By Femi Falana

Industrial unions in the oil sector can play a role in re-fuelling the Nigerian economy. However, we should realise that the Nigerian economy cannot be seriously re-fuelled as long as it is controlled by imperialism through the International Monetary Fund and the World Bank. This is compounded by the refusal of successive Nigerian governments to recover royalties running to billions of dollars from oil companies and the proceeds of crime from some shipping and oil companies that have stolen several millions of crude oil from Nigeria.

In June 2015, I wrote a letter to the Management of the Nigerian National Petroleum Corporation (NNPC) demanding that urgent steps be taken to implement the Production Sharing Contracts entered into between the Federal Government and the Oil Majors. Under the PSCs, a review of royalty in favour of the Federal Government was required to be carried out whenever the price of crude oil was sold above $20 per barrel in the international market.

The contracts were anchored on the provisions of the Offshore and Inland Sharing Contracts Act. The request was ignored. I also requested the National Assembly to review the Act with a view to amending some of the provisions. The request was equally ignored.

Disappointed but undaunted, I continued to mount pressure on Authorities in Abuja. Based on such pressure, the Minister of State in the Ministry of Petroleum Resources, Dr. Ibe Kachikwu, was compelled to disclose that the nation had lost a whopping sum of $60 billion due to the non-implementation of the production sharing contracts by some unnamed public officers.

Embarrassed by the disclose, three oil- producing states namely, Akwa Ibom, Bayelsa and Rivers decided to file a suit at the Supreme Court wherein they sought to compel the Federal Government to enforce the production sharing contracts.

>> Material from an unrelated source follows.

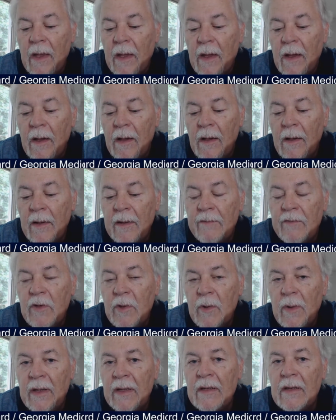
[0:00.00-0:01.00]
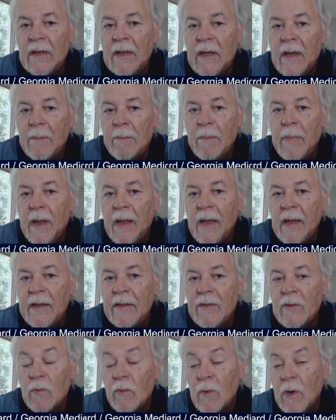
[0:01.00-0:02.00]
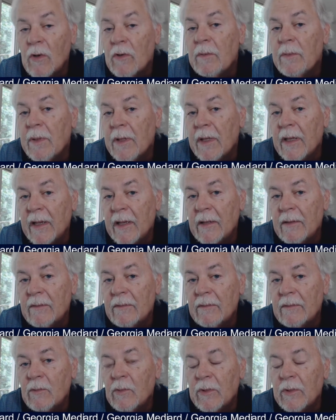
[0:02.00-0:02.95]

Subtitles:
If you end up buying the wrong plan,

In a historic judgment, the Supreme Court of Nigeria directed the federal government to adjust its share of the agreements without any further delay. While the Supreme Court is commended for the determining the matter expeditiously, the National Assembly should proceed to amend the Act. In particular, Section 5 of the Act which provided that royalty would not be collected from oil and gas companies operating in areas in excess of1, 000 meters depth should be amended since the section was to last for 15 years. It expired in 2008 by effluxion of time.

The implication of the automatic repeal of the section is that the Federal Government is entitled to collect the accrued royalties for the past 10 years. On account of a study commissioned by Nigerian Maritime Administration and Safety Agency (NIMASA) under the Jonathan administration it was established that from January 2011 to December 2014, 60.2m barrels of crude oil stolen from Nigeria were discharged at the Philadelphia Port in the United States of America. The oil and shipping companies involved in the criminal enterprise have been identified but the Federal Government has been very reluctant to recover the sum of $12.7 billion being the value of the stolen crude oil.

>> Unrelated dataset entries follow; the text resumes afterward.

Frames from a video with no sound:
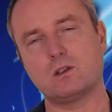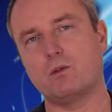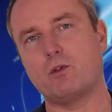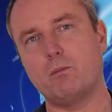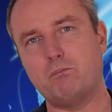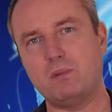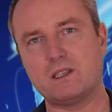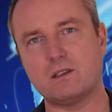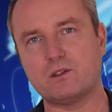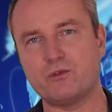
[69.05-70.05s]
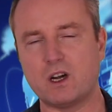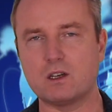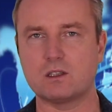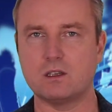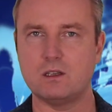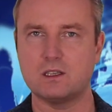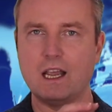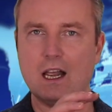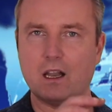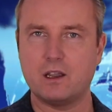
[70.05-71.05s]
So from business functions
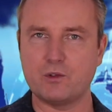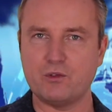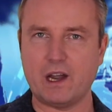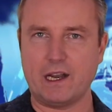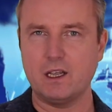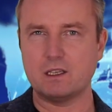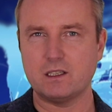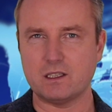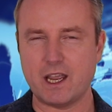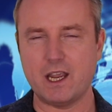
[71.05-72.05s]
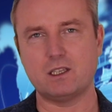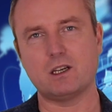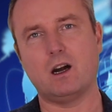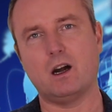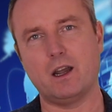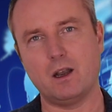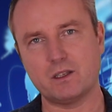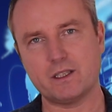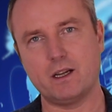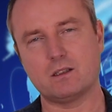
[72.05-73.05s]
like finance and H R
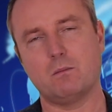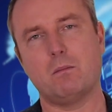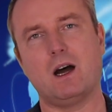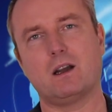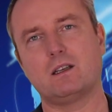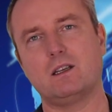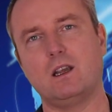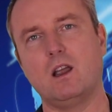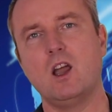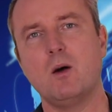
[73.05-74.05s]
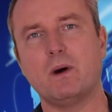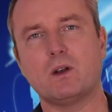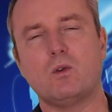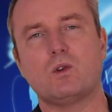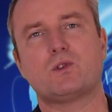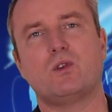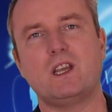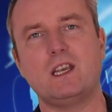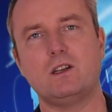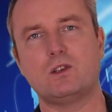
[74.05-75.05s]
and sales and marketing, but also
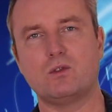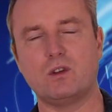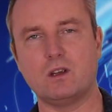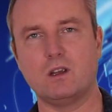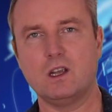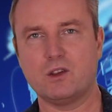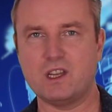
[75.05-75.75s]
into the,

Even the Economic and Financial Crimes Commission which is busy collecting some hundreds of millions of Naira from alleged local looters have not investigated the monumental fraud which has been traced to the foreign oil and shipping companies. It is hoped that the PENGASSAN and NUPENG will assist Nigeria to recover the said sum of $12.7 billion from the indicted companies. From the information at my disposal, several millions of crude oil stolen from Nigeria were also shipped and discharged in many ports in the United States, China, United Kingdom, France, India etc. during the same period. It is estimated that the Federal Government can recover not less than $100 billion being the value and penalties imposed on the companies involved in the crude oil theft.

Apart from ensuring that the aforementioned funds are recovered the trade unions led by the Nigeria Labour Congress and the Trade Union Congress should call for an end to the national shame of running from the West to the East to beg for all kinds of loans.
It is time the labour movement mobilised the Nigerian people to take over and own the anti-corruption war. The anti-graft agencies ought to be fully supported in the recovery of the nation’s looted wealth. It is in our collective interest that the war against corruption is not left for the federal government to wage alone.

If the war is left for the ruling party the war may be politicised in a manner that highly connected individuals may be excluded from prosecution. For instance, the allegation that a sitting governor collected a bribe of $5 million should attract the attention of the anti-graft agencies. This is an allegation that should not be swept under the carpet like the $5 million bribe allegedly received in the Halliburton affairs (involving $180million} by a former President through one of his aides.